“Guilt can stop us from taking healthy care of ourselves.” ~ Melody Beattie.
This week I found myself in a familiar role, one that is not mentioned in my job description, and probably is outside of my scope of practice also. Nurses have a whole section of state statutes covering our practice (the Nurse Practice Act), and one of the first things we teach our nursing students in the class on legal and ethical aspects of nursing, is how important it is to know your scope of practice. Listening to a friend’s symptoms and suggesting a diagnosis? Outside of our scope of practice. Telling someone a medication to take for their latest complaint? Also outside.
But I am sure most teachers of any kind find themselves filling many roles that don’t fall within their scope, especially during these peculiar times. We have grade schoolteachers who are having to triage students, monitor symptoms and practice personal precautions against this pervasive virus. Then there are the emotional issues, social issues, and a whole lot more. Nursing students are particularly prone to moments of self-doubt, overwhelmed by the stress of nursing school (but as I tell them, being a nurse is stressful, so getting there is going to be stressful too!). And many students are carrying burdens that are heavier than their book bag (after all, most of their books are electronic now!).
In my role as listener-in-chief, I hear students’ concerns about what they think is unfair, or what may be adversely affecting their grade. Of course, I always try to remind them that the idea is to do everything you can to understand and learn the big concepts and the grades will follow. For the most part their concern is the grade first. But these listening sessions often give me the opportunity to dig a little deeper, or help a student put things into perspective. In one such recent conversation, I found myself sharing about a time in my life when I realized that I had to do work on me, rather than fix everyone around me. I had picked up a second-hand copy of the Melody Beattie classic, Codependent no more, and started to realize that I had many unhealthy patterns that needed to be corrected.
The codependent person is very good at partnering with people who need fixing, or getting into a profession like nursing where you have tons of people to fix! That means you don’t have to work on fixing yourself, you are far too busy with everyone else. And trust me, we all need a whole lot of fixing!
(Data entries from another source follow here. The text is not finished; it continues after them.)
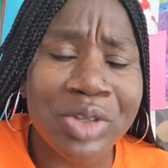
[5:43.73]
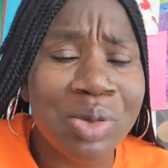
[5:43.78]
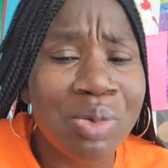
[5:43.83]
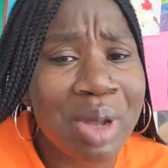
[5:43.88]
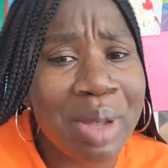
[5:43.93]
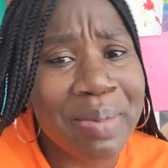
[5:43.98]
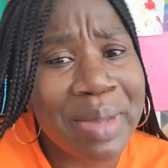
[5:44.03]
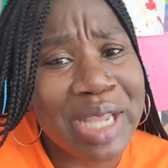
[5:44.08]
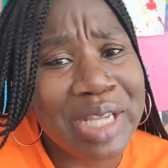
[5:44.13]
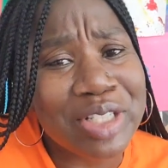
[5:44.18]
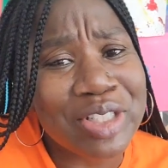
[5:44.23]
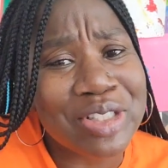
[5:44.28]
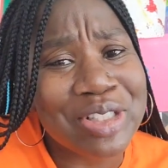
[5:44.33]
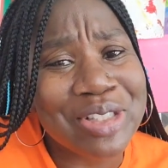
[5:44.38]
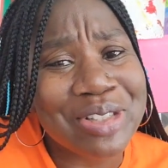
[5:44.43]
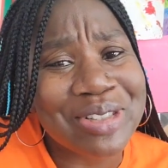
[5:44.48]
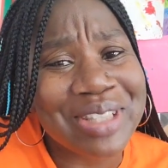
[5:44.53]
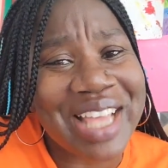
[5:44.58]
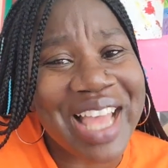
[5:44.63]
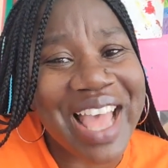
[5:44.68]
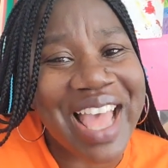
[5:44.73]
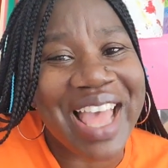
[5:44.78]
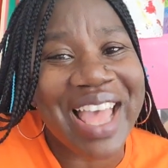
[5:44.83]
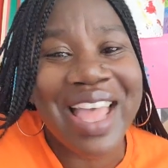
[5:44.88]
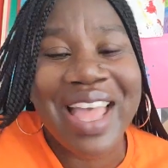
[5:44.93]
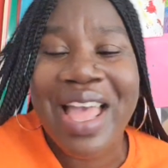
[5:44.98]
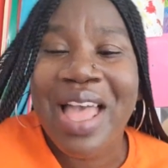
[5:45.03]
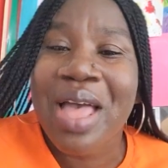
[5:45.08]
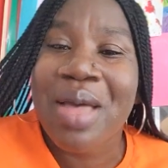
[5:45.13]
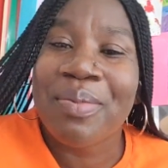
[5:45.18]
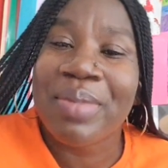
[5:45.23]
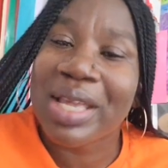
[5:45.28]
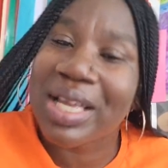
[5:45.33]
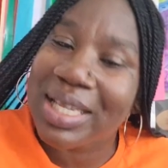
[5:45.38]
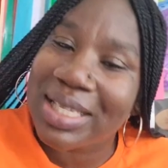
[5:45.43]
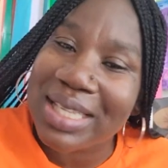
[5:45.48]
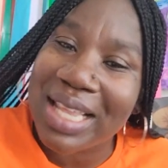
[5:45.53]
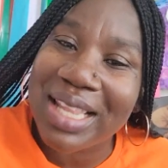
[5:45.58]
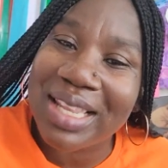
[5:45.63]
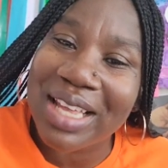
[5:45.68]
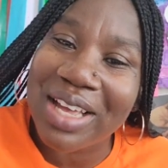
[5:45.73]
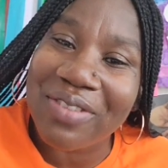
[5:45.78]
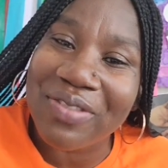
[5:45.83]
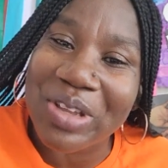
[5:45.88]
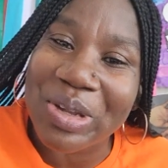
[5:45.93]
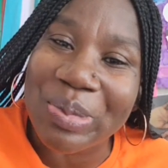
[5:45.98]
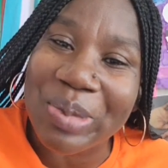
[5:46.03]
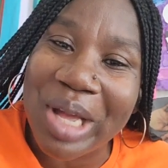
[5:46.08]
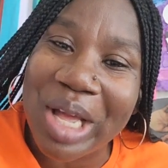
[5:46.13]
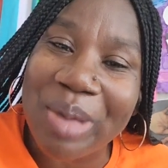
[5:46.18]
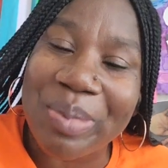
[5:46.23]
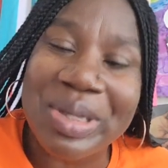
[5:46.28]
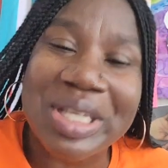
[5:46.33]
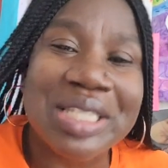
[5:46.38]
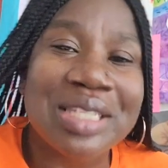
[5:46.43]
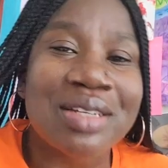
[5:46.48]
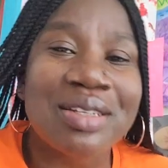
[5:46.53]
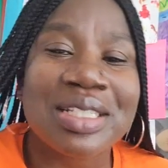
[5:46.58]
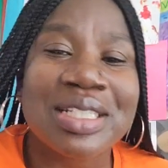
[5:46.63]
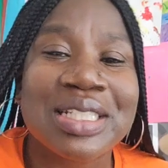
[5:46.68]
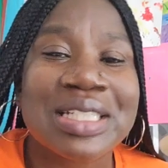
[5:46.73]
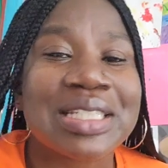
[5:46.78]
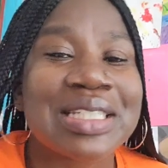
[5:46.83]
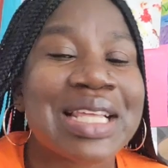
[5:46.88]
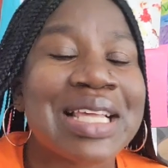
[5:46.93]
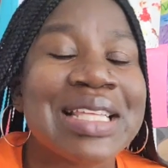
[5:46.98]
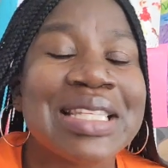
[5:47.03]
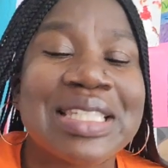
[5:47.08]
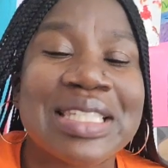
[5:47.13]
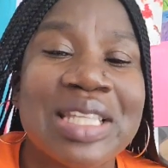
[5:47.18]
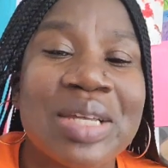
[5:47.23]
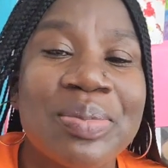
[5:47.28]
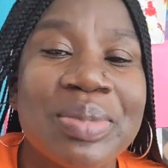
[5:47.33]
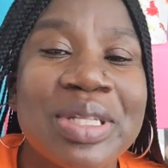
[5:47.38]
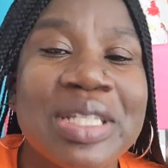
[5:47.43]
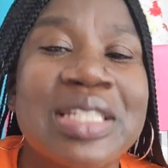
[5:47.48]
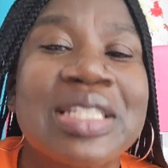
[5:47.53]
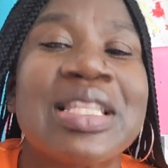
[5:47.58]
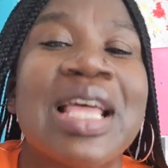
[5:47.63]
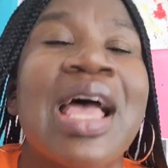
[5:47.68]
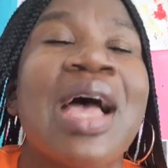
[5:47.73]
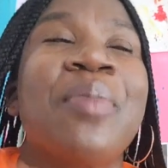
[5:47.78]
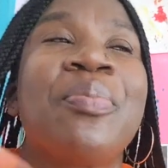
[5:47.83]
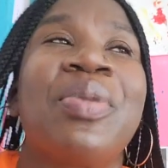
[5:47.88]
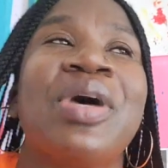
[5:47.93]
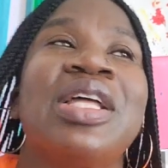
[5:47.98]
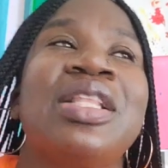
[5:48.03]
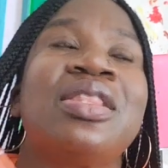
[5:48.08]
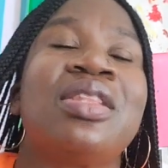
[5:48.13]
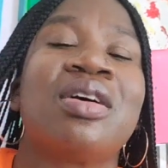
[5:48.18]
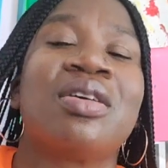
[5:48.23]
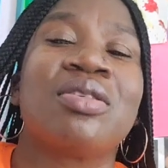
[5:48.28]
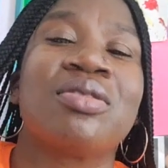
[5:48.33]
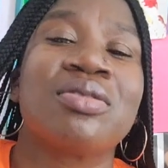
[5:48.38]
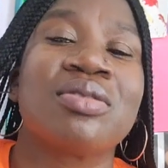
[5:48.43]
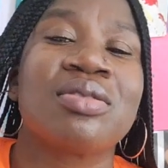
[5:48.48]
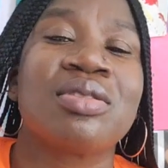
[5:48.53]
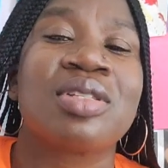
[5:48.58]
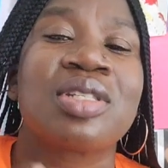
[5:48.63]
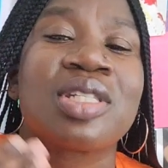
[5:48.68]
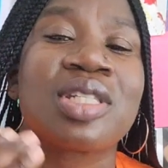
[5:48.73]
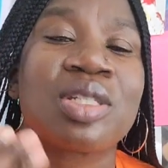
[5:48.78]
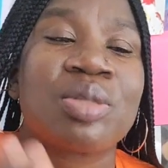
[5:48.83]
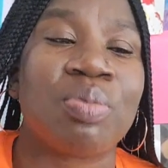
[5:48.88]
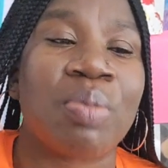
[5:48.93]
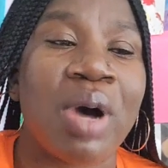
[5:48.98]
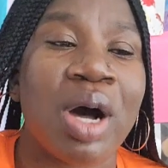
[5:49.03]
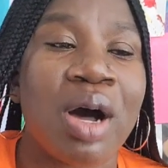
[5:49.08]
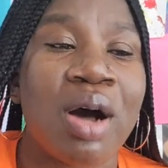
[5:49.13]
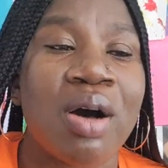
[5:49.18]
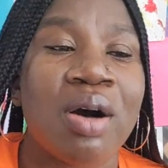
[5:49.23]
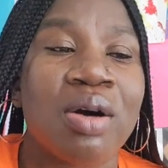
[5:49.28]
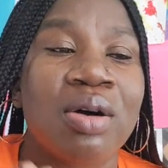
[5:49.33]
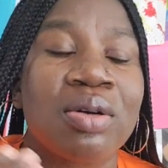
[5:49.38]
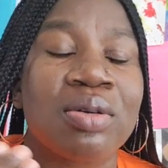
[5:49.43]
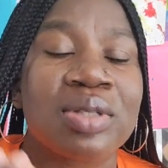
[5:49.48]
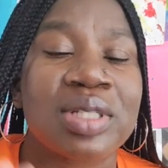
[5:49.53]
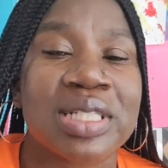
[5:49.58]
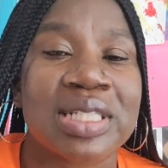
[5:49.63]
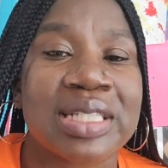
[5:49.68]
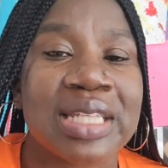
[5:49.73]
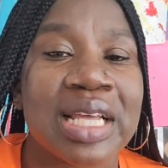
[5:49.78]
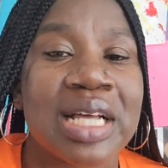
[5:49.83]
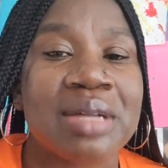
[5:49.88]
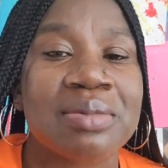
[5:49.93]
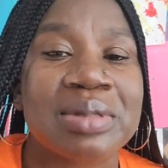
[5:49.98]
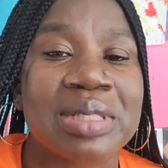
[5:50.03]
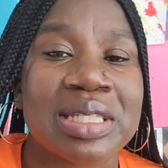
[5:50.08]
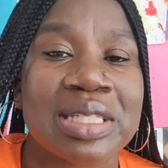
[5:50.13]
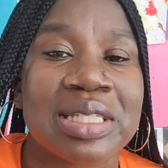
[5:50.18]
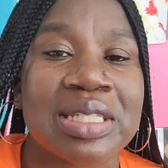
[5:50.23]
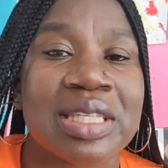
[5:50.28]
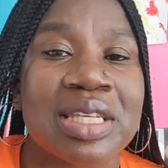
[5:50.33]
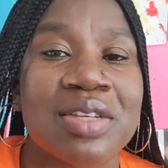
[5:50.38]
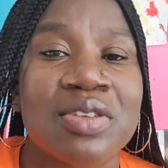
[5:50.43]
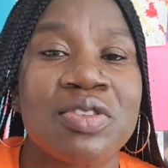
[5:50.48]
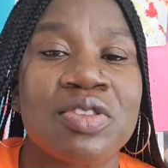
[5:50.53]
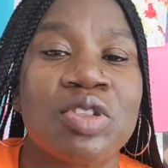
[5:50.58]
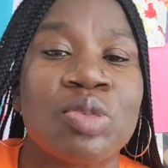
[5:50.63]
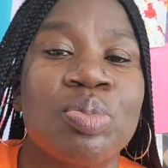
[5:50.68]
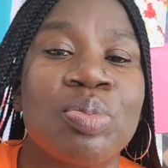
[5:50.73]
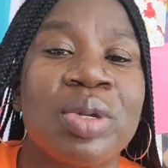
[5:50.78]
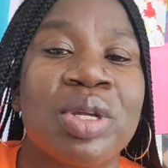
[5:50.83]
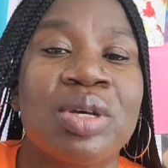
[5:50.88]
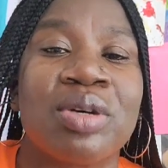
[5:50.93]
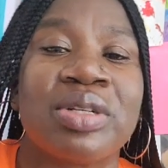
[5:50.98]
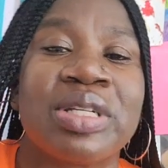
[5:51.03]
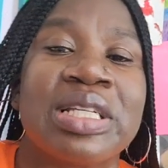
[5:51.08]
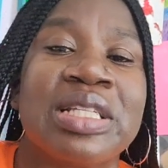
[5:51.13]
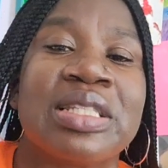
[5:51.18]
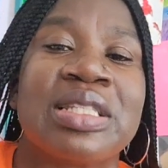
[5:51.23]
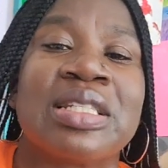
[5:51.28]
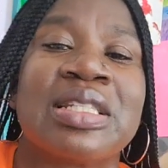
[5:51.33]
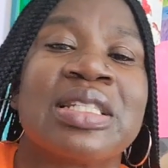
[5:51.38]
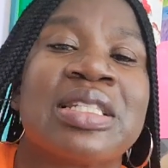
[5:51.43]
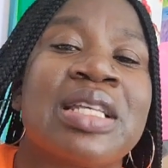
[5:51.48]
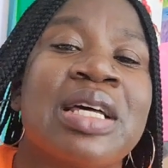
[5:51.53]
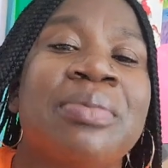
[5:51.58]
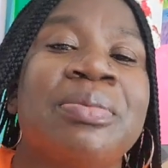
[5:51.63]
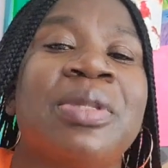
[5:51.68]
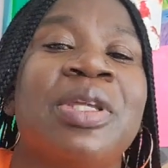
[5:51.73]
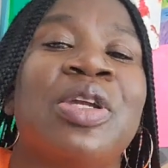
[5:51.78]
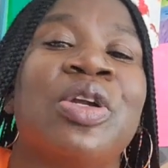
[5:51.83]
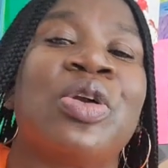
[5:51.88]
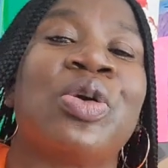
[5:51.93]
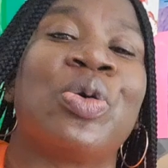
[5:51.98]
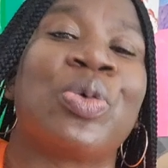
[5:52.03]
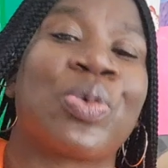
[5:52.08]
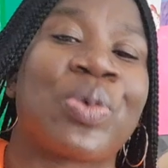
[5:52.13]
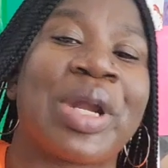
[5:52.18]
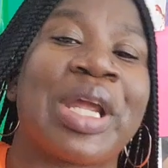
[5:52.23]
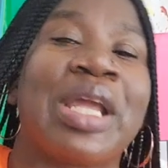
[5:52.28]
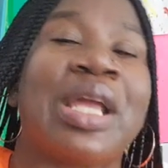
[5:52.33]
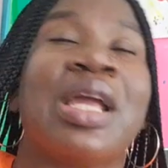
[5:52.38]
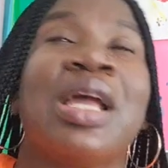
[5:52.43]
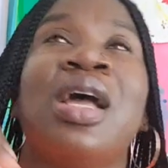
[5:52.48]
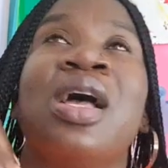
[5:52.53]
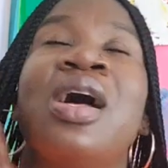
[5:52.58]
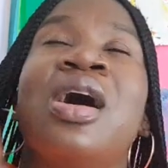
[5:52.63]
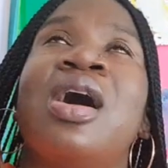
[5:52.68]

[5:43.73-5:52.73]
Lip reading: What made you do that? Because I love you, Mommy. So it's just as simple as that. But those small steps and skills build into something great.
At the time I was a young working wife and mother, and like many others, I was at the bottom of a long ‘to-do’ list, everyone else’s needs came first. But having had four kids in six years, I realized that I would never be able to take care of anyone else if I didn’t take care of me. At the time there was a L’Oréal ad with the punchline ‘This I do for me’ and it became my mantra. As I sailed into the OR for my tubal ligation (despite my fear of not waking up from anesthesia) I was chanting: ‘This I do for me!’
Last weekend we went to the Everglades, a place of primal beauty, a reminder that we are all just specks of dust on a planet in a universe. On one of the boardwalk trips, the highest spot in the park some four feet above sea level, we saw mahogany trees along with the gumbo-limbo and other tropical hardwoods. In the forest nature does her thing. Hurricanes, or other weather events cause huge trees to fall and lay there, where they become part of the terrain. We saw the bottom side of a huge root system, a piece of art that would not have looked out of place on the wall of a hotel lobby. But we also saw a sign describing the ‘nurse log’. This is a downed tree that is no longer alive, and yet it still provides nourishment and life to a host of living things. Ferns and epiphytes sprout on its collapsed structure, insects thrive, and birds feed off it. Even in death the nurse continues to work!
For my student who often found herself taking care of everyone else in her family, I had to remind her of the lesson provided to every airline passenger. If the pressure in the cabin drops, and the oxygen mask appears, if you are traveling with a dependent, place the mask on your own face first. I had to explain it, as she had immediately leapt to the assumption that it belonged on that other person. When you are raised to put everyone’s needs ahead of your own, the thought of placing your own needs first seems alien and produces guilt. But if we don’t learn self-care, we won’t be there to take care of anyone else.
It is good at such times to let the student know, that I am an expert on the subject only because of my own life. Those of us who fall into the category of codependency, even if we have grown beyond that role, often need reminders, just like other recovering addicts. For me it comes naturally to take on more roles and responsibilities than I should. It is often easier to do than to delegate. But I have to accept responsibility for my own self-care, and call up on my old mantra: ‘This I do for me’.
For anyone who needs it, nature is there with its lessons of acceptance and inclusion, its vistas of beauty and calm. If you ever need to learn patience, watch a great blue heron stand motionless for minutes on end, the only movement the ruffling of feathers in the wind. If you need to be reminded that we are one family, point out a turtle to a total stranger who is visiting a park for the first time. If you’re lucky, you may catch sight of a Florida deer (smaller than the cousins up north), too shy to let you grab your camera, white tail bobbing off in the distance.
On this Friday morning, on the eve of a chilly weekend, I am sending a reminder to anyone who needs it: place the oxygen mask on your own face first. Have a wonderful weekend, Family! Bundle up, South Florida!